- **Exercise objective**: Strip out all images, then restate the data verbatim.

Start of Supplied records

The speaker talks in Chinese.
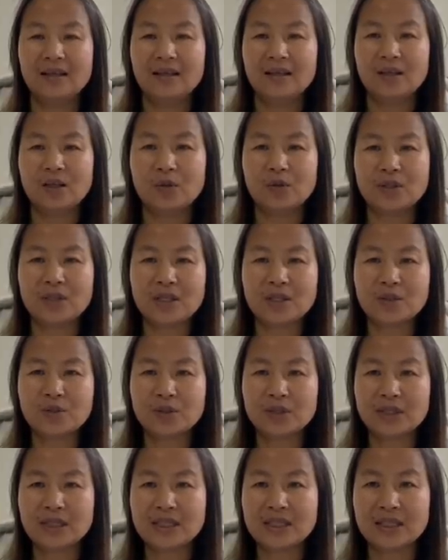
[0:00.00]
郭先生
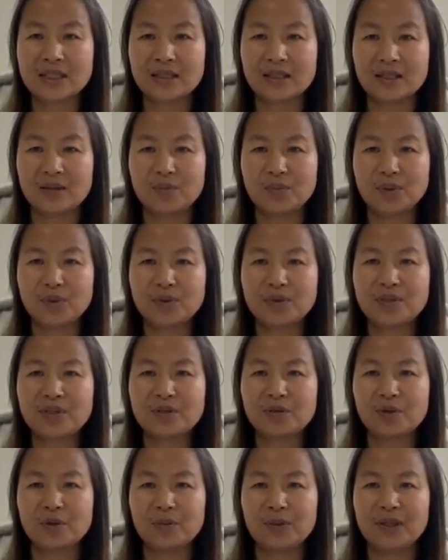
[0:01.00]
说：“这几个人不都是
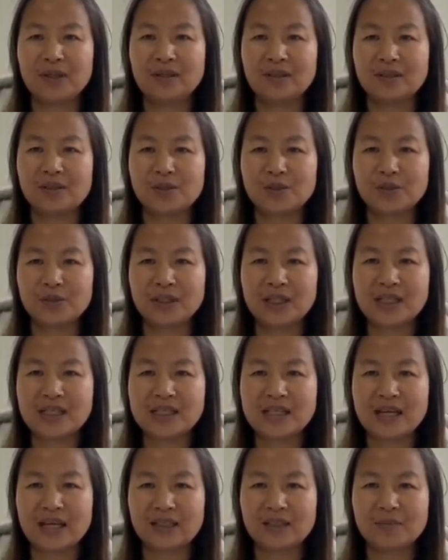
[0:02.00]
我们耳熟能
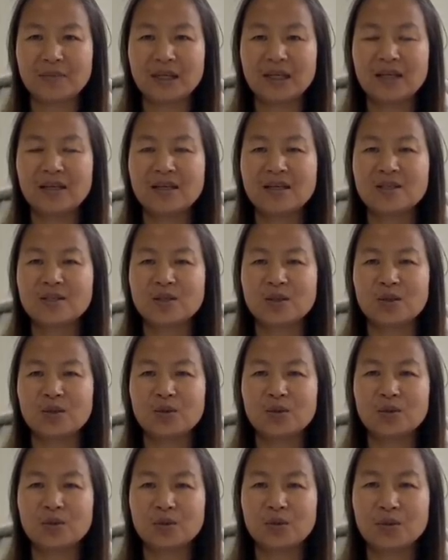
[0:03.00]
详的吗？”
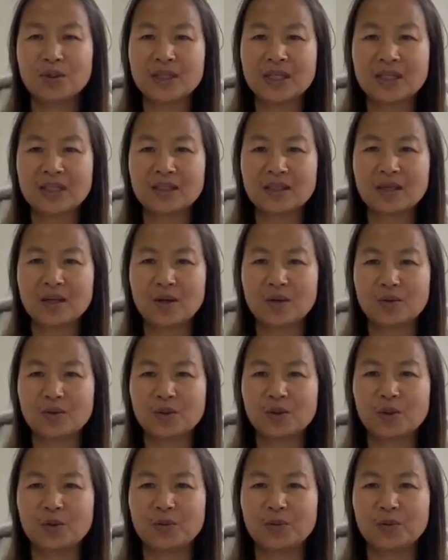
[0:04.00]
从郭先生的口中呢，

End of Supplied records

- **Written solution**:
The speaker talks in Chinese.
[0:00.00]
郭先生
[0:01.00]
说：“这几个人不都是
[0:02.00]
我们耳熟能
[0:03.00]
详的吗？”
[0:04.00]
从郭先生的口中呢，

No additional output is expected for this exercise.